WHAT TO DO – The answer must consist solely of the lines from the line with "[0:00.00-0:01.00]" to the end of the data below, transcribed exactly and with no pictures.

-*-*-

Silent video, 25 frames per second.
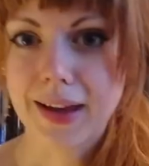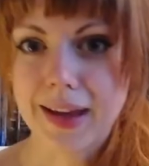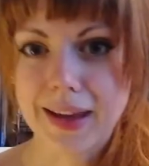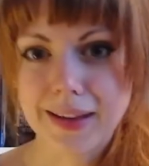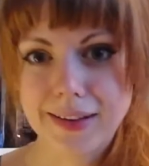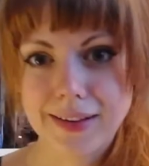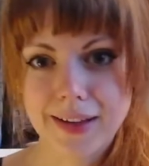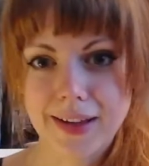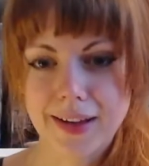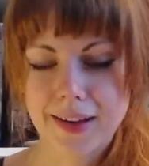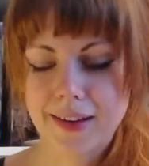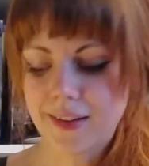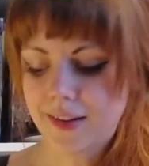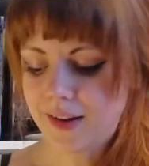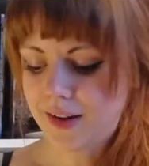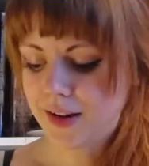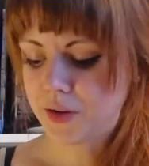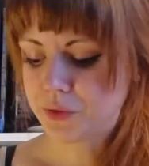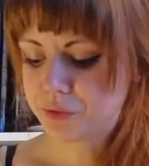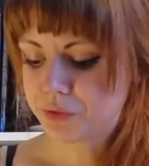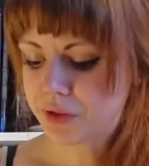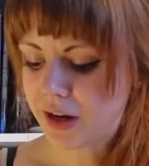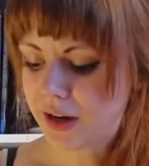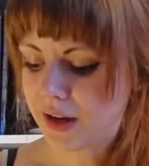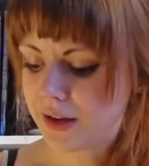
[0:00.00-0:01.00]
And then I
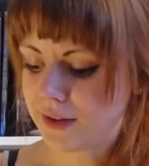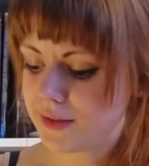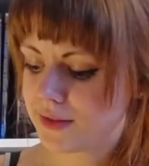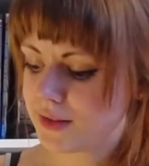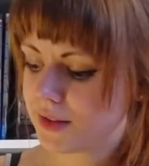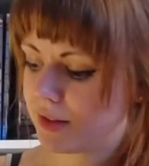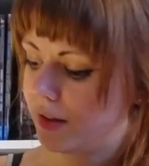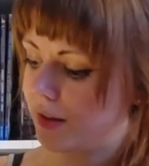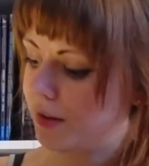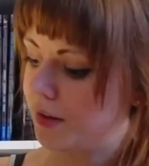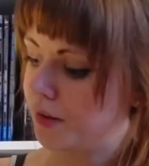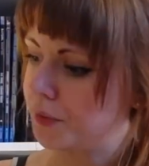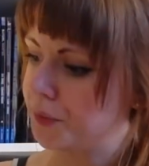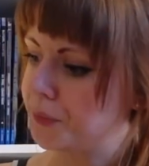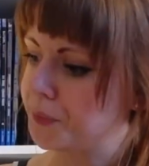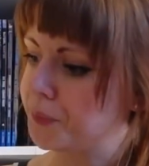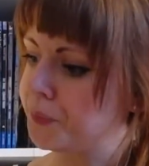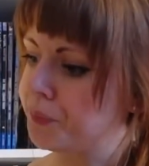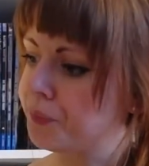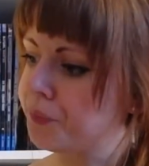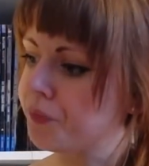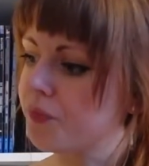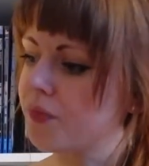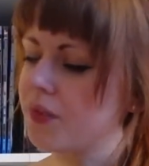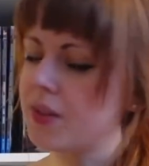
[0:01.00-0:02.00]
read
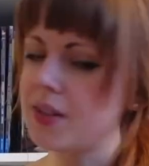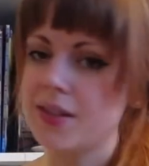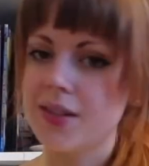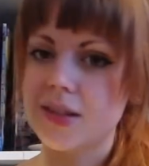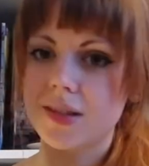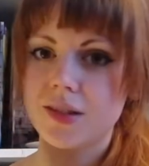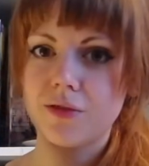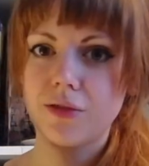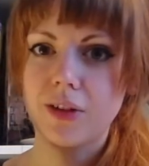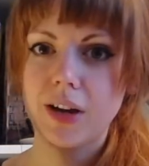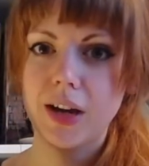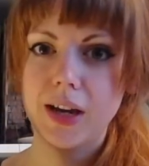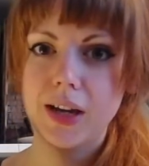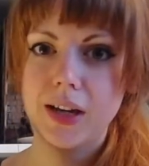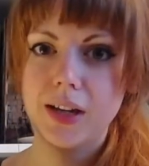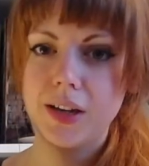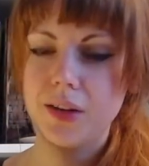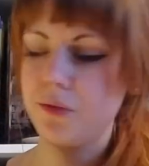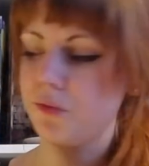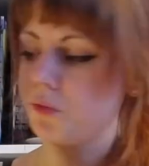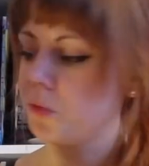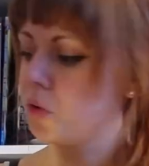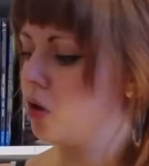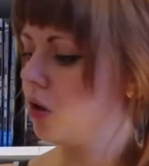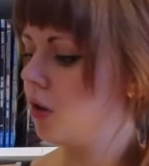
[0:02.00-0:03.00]
The
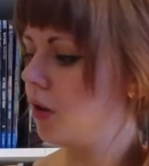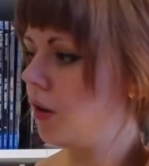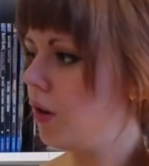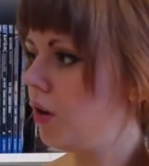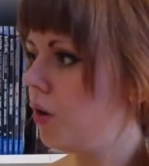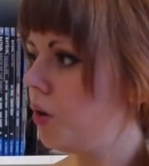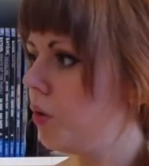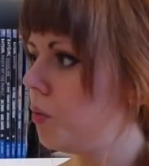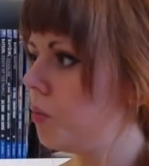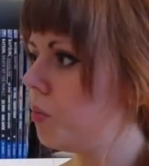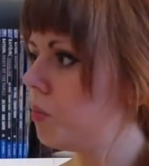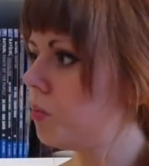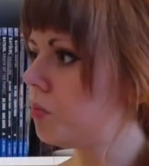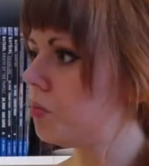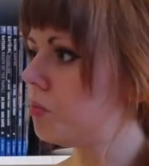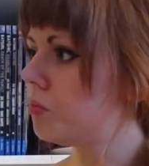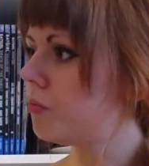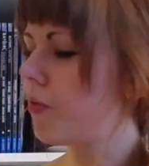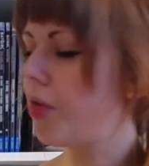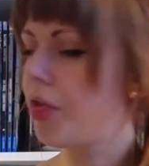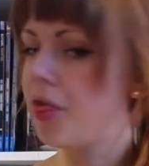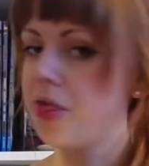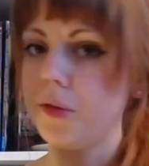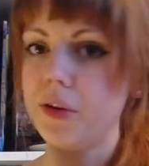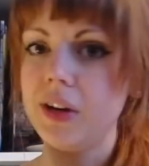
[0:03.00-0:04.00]
Strain
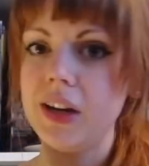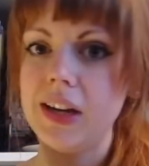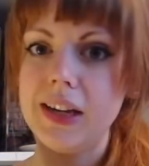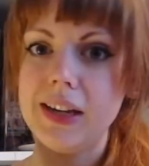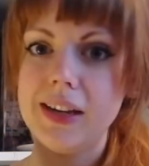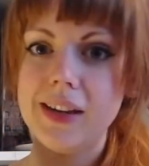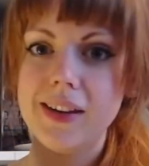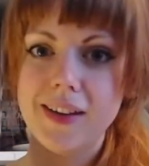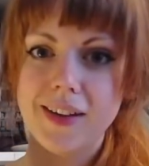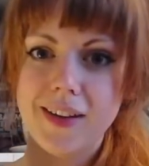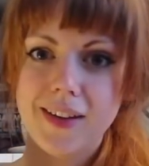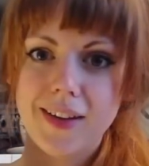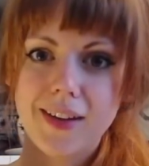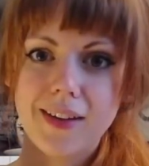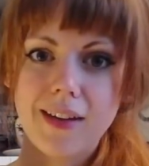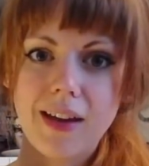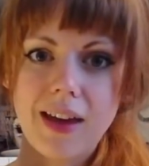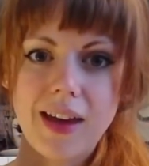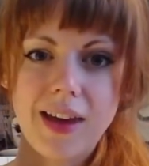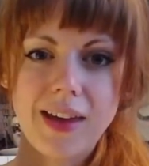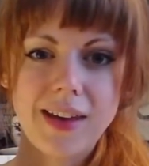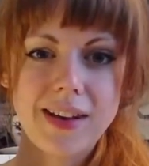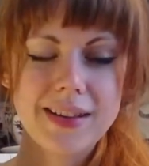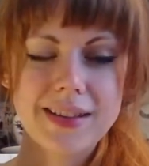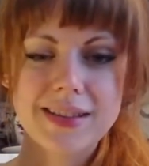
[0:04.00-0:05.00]
volume 3,
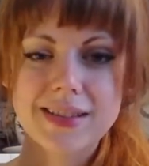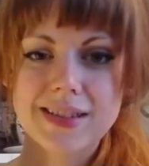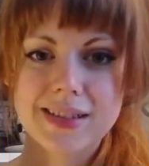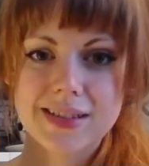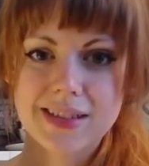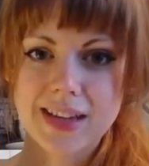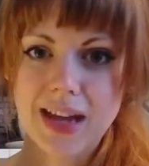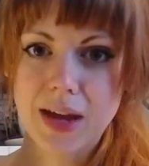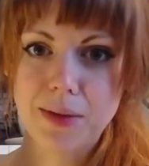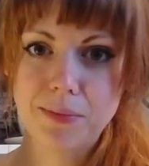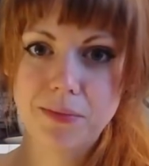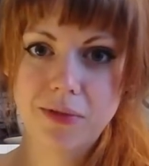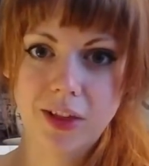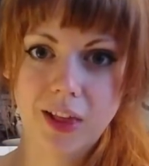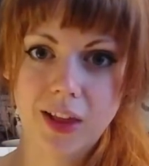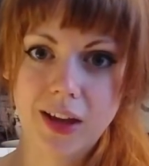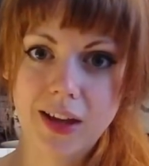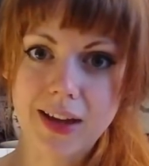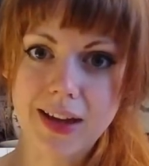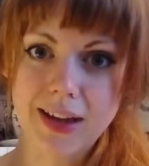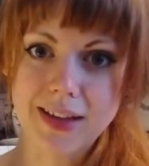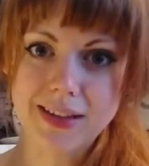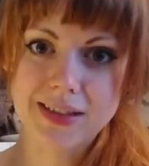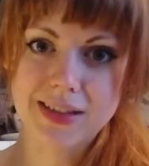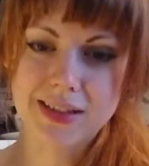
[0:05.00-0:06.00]
and it's the same
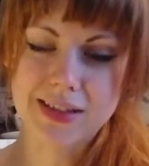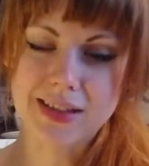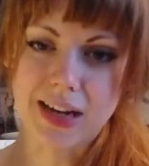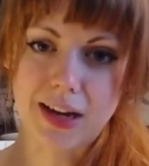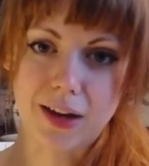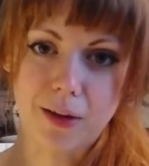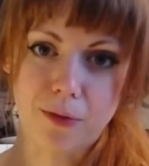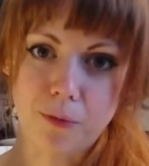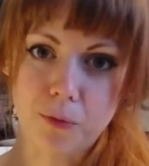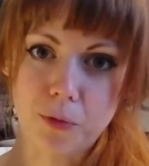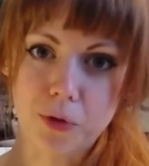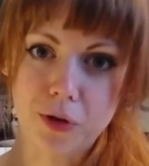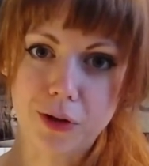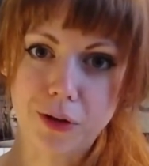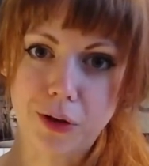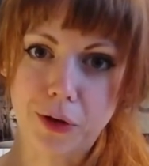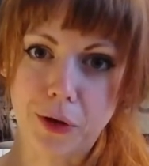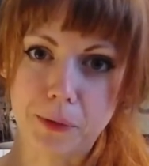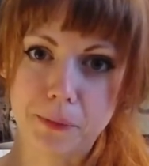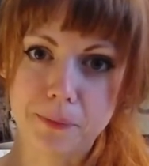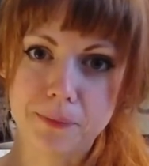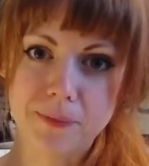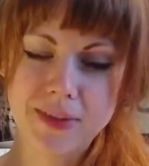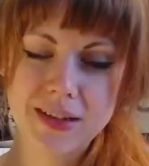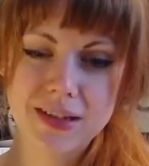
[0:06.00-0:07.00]
thing as the second
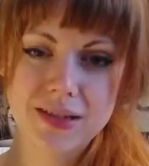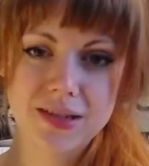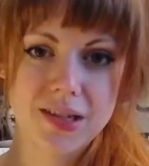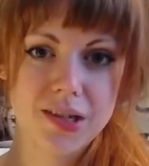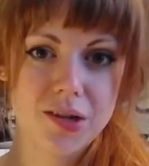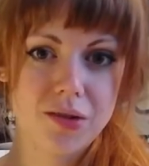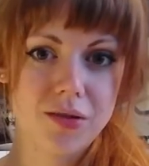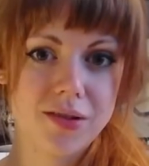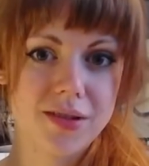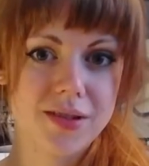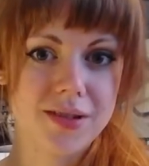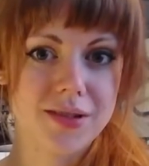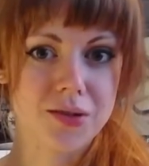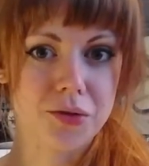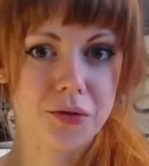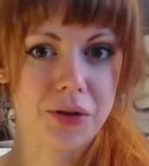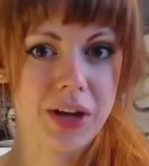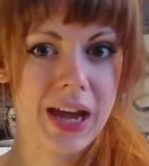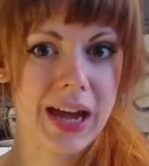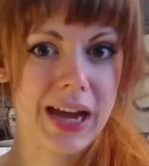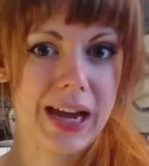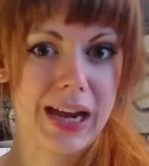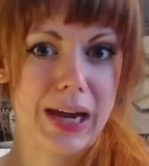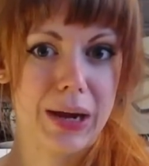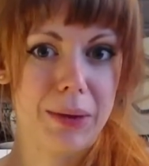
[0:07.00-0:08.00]
volume. This series is
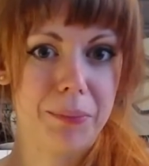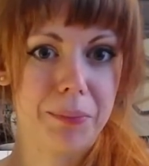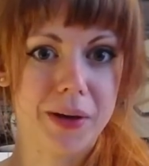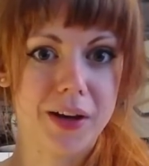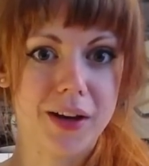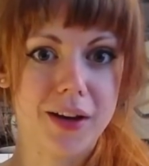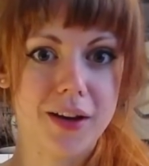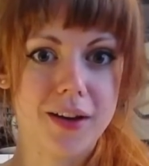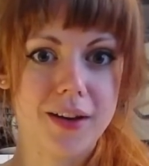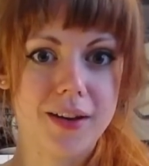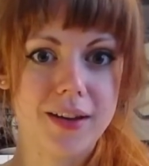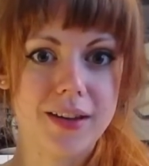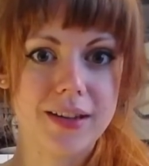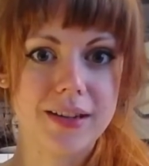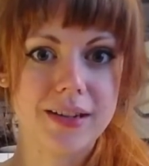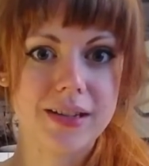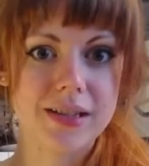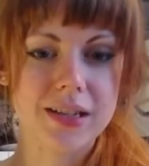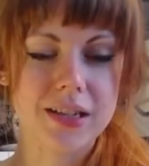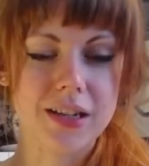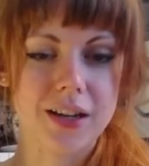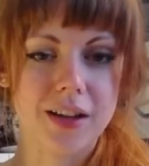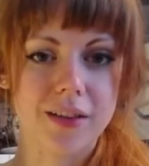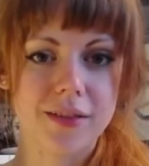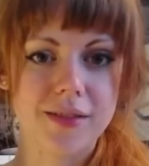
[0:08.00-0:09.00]
okay, but
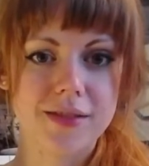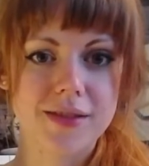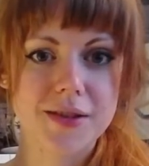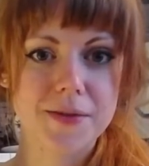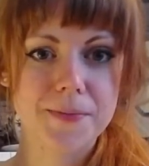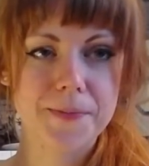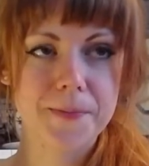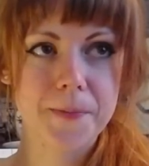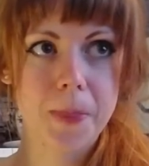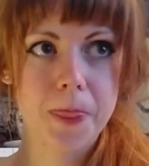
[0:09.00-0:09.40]
it's not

-*-*-

ANSWER TO THE PROBLEM –
[0:00.00-0:01.00]
And then I
[0:01.00-0:02.00]
read
[0:02.00-0:03.00]
The
[0:03.00-0:04.00]
Strain
[0:04.00-0:05.00]
volume 3,
[0:05.00-0:06.00]
and it's the same
[0:06.00-0:07.00]
thing as the second
[0:07.00-0:08.00]
volume. This series is
[0:08.00-0:09.00]
okay, but
[0:09.00-0:09.40]
it's not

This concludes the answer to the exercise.